Could the records below be restated word for word, without a single picture?

Stored entries:
Start of Block
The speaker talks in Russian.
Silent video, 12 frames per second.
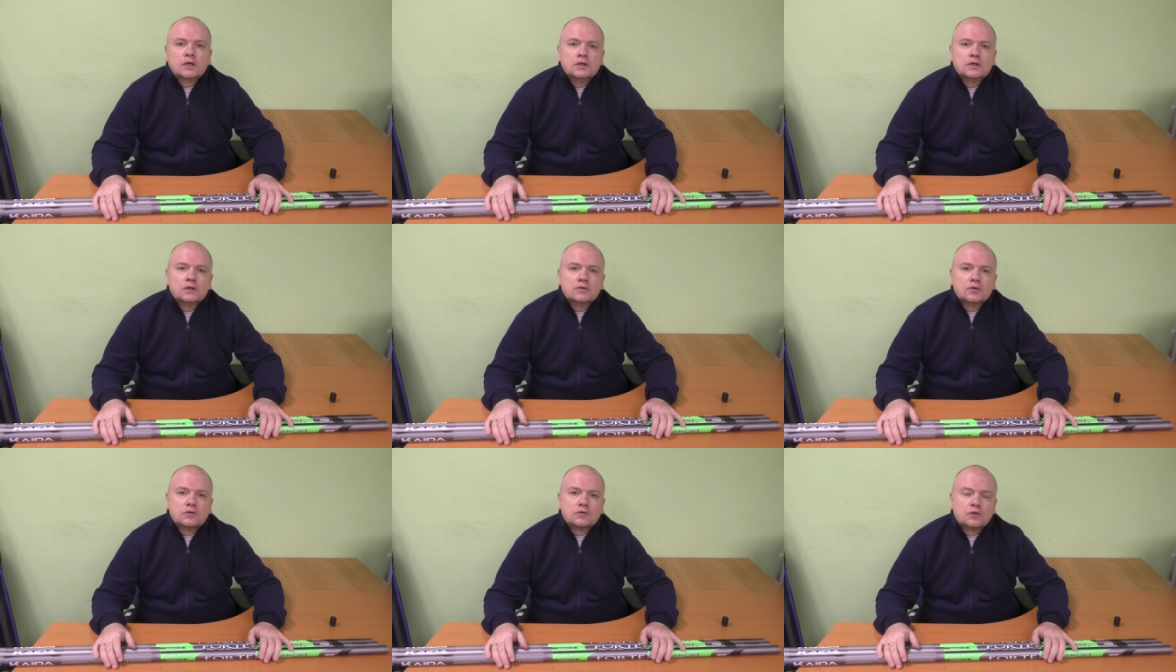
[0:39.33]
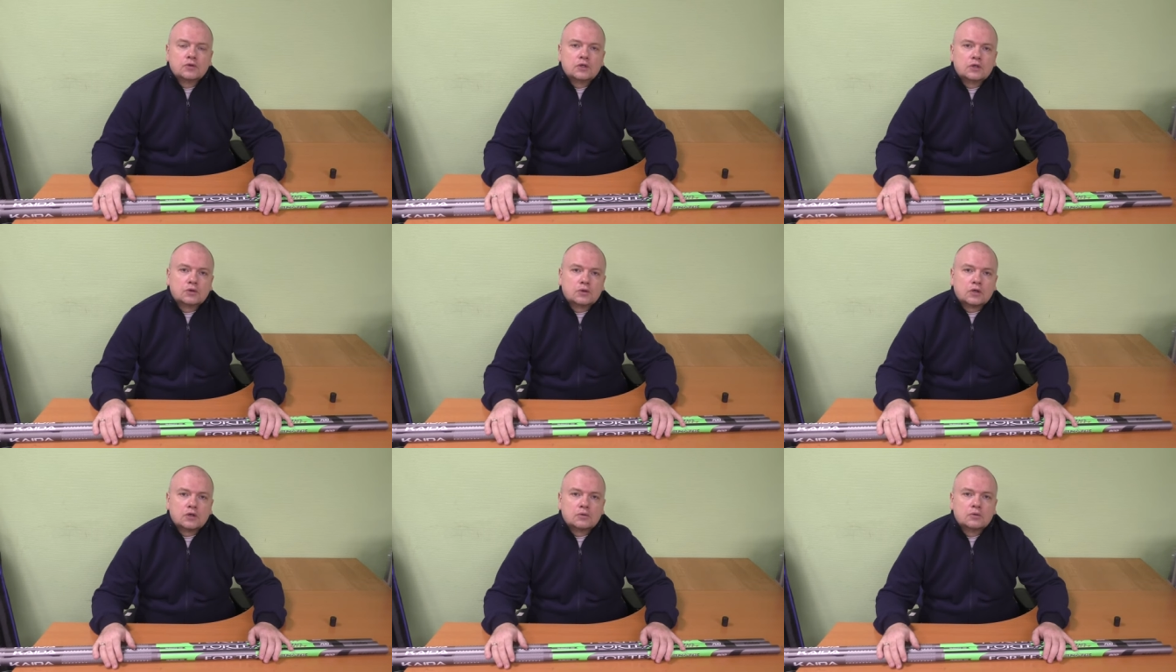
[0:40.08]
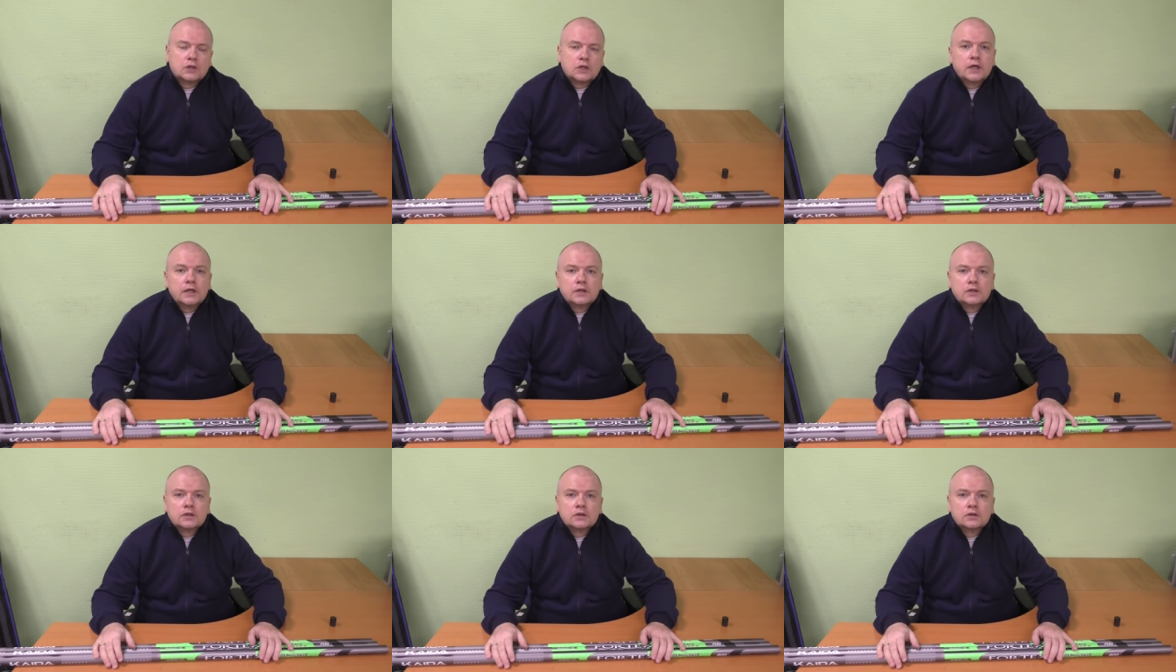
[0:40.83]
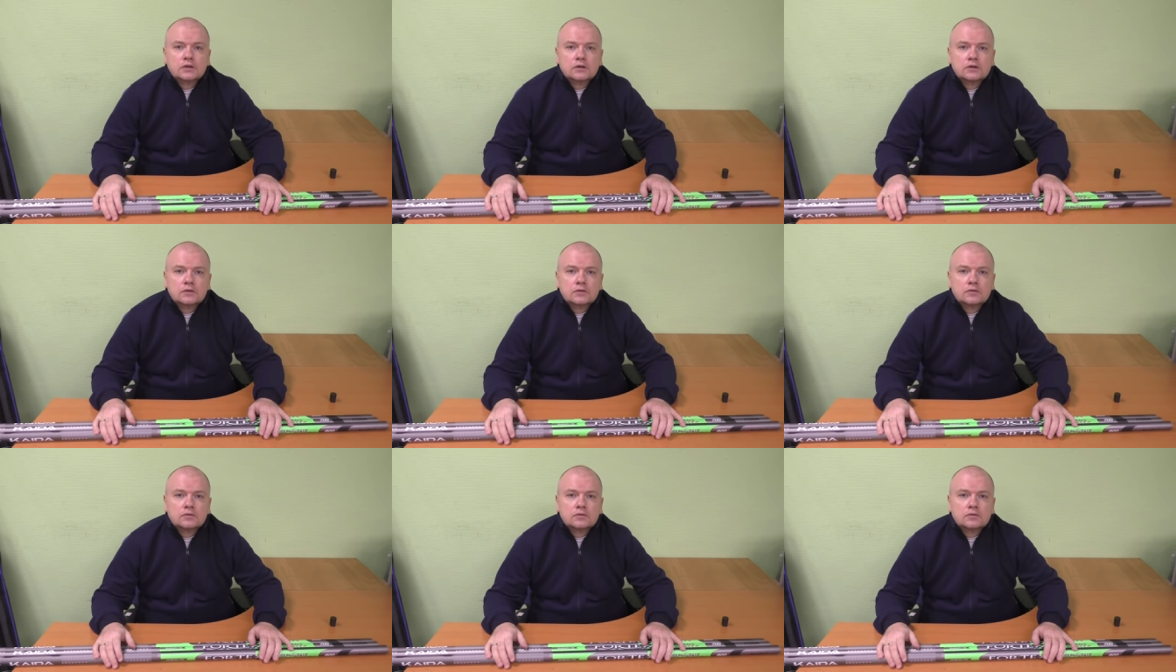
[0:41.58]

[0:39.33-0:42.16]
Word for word: и вот в других, кто торгует Кайдой, э,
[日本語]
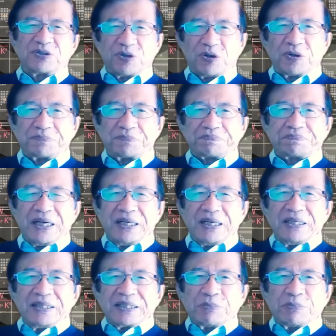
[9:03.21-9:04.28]
と、
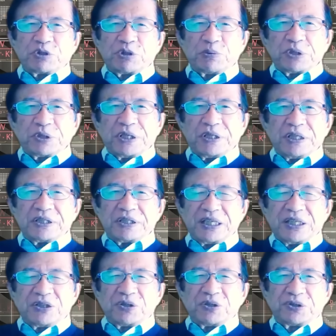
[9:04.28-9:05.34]
もともと NHK
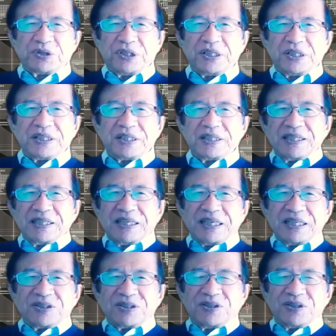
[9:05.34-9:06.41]
のように、
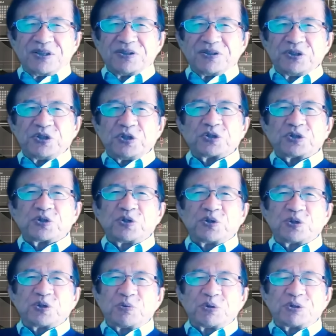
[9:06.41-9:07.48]
あの、嘘つこ
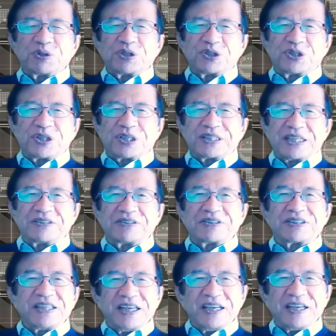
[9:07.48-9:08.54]
うと思ってる人たちがいるんで
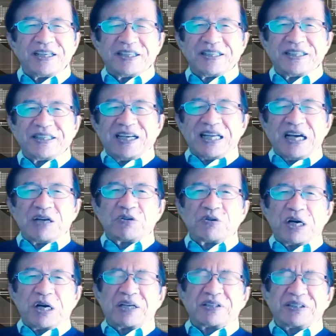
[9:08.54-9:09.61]
すね。何個
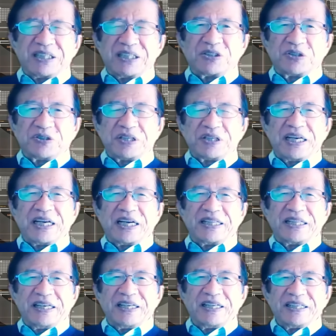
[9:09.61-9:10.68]
かあるんです、そういう例が
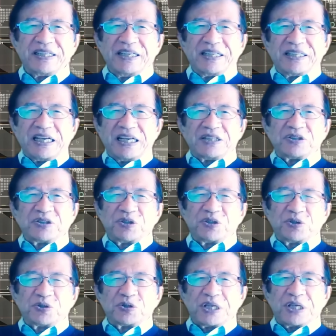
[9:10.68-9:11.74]
ね。男女
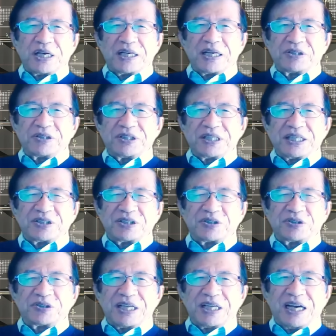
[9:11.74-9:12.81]
共同参画室が
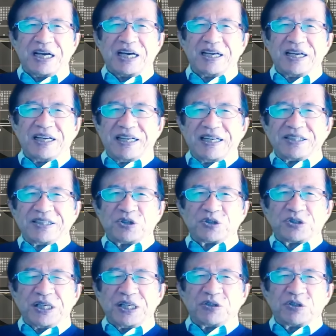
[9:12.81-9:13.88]
作った女
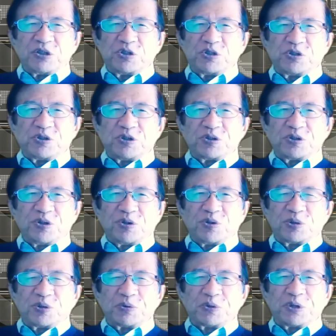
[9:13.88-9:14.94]
性の就労と子
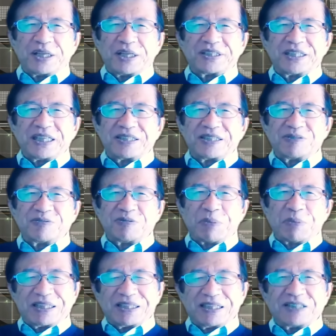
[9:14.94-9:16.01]
供の数なんていうの
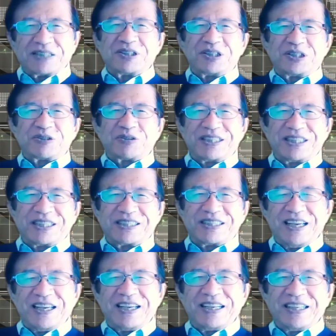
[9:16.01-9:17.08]
も全くの偽りですね。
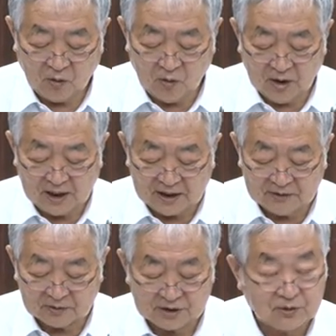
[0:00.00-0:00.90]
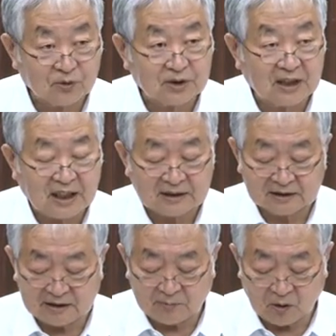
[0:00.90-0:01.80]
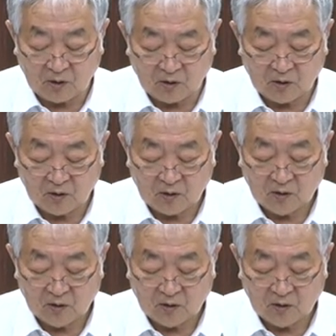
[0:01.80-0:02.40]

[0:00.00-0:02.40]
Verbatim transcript: 今回の事故にあっても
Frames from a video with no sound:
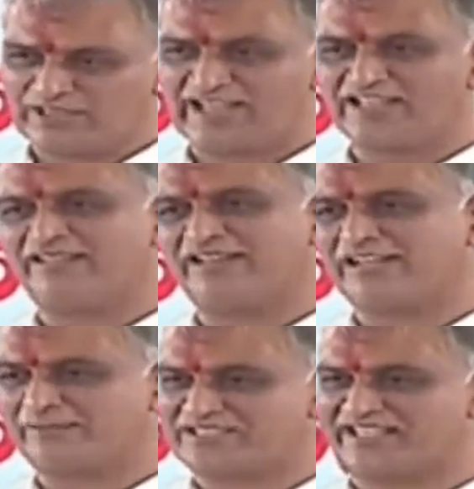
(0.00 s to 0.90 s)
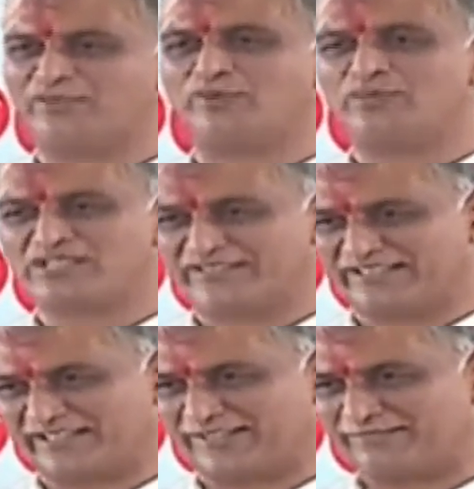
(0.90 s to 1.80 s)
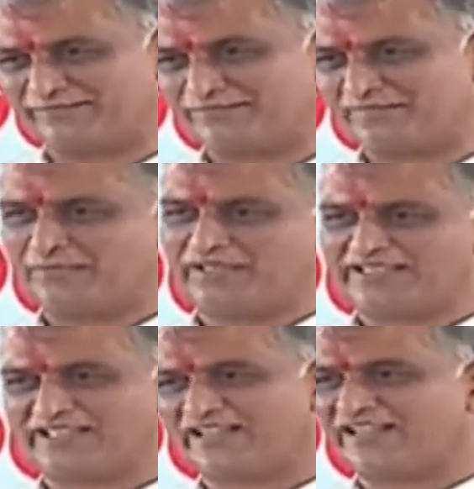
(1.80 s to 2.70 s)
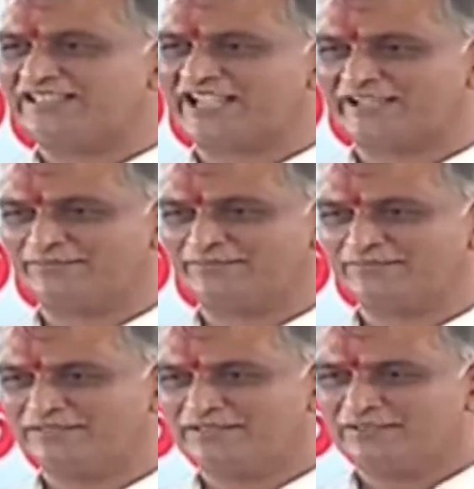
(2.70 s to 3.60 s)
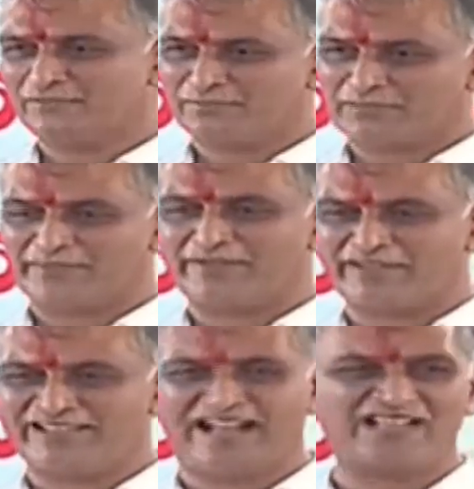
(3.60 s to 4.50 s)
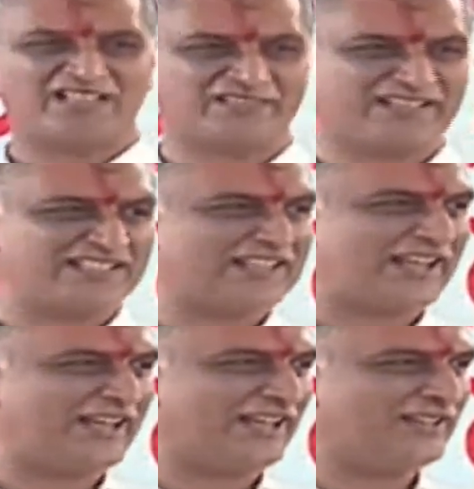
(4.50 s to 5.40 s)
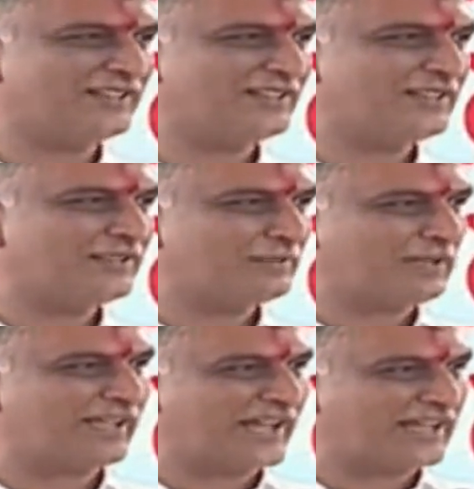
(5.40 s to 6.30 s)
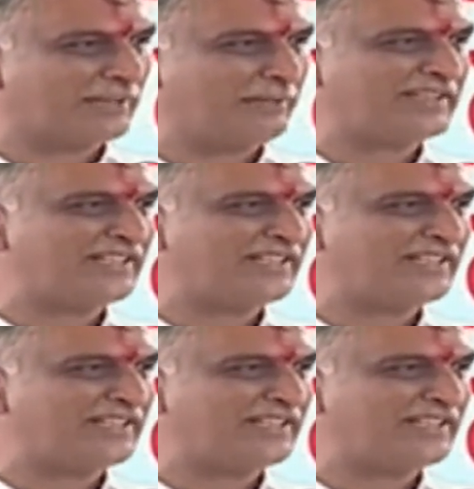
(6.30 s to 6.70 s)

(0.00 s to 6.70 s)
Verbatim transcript: ఉన్న ఐదు వేలు ఎడవ చేతం గుంజబట్టి మరి ఇది ఎక్కడి న్యాయం మనం ఎవరిని ఆశీర్వదించాలి మనకు అన్నం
End of Block
REPLY:
The speaker talks in Russian.
Silent video, 12 frames per second.
[0:39.33]
[0:40.08]
[0:40.83]
[0:41.58]

[0:39.33-0:42.16]
Word for word: и вот в других, кто торгует Кайдой, э,
[日本語]
[9:03.21-9:04.28]
と、
[9:04.28-9:05.34]
もともと NHK
[9:05.34-9:06.41]
のように、
[9:06.41-9:07.48]
あの、嘘つこ
[9:07.48-9:08.54]
うと思ってる人たちがいるんで
[9:08.54-9:09.61]
すね。何個
[9:09.61-9:10.68]
かあるんです、そういう例が
[9:10.68-9:11.74]
ね。男女
[9:11.74-9:12.81]
共同参画室が
[9:12.81-9:13.88]
作った女
[9:13.88-9:14.94]
性の就労と子
[9:14.94-9:16.01]
供の数なんていうの
[9:16.01-9:17.08]
も全くの偽りですね。
[0:00.00-0:00.90]
[0:00.90-0:01.80]
[0:01.80-0:02.40]

[0:00.00-0:02.40]
Verbatim transcript: 今回の事故にあっても
Frames from a video with no sound:
(0.00 s to 0.90 s)
(0.90 s to 1.80 s)
(1.80 s to 2.70 s)
(2.70 s to 3.60 s)
(3.60 s to 4.50 s)
(4.50 s to 5.40 s)
(5.40 s to 6.30 s)
(6.30 s to 6.70 s)

(0.00 s to 6.70 s)
Verbatim transcript: ఉన్న ఐదు వేలు ఎడవ చేతం గుంజబట్టి మరి ఇది ఎక్కడి న్యాయం మనం ఎవరిని ఆశీర్వదించాలి మనకు అన్నం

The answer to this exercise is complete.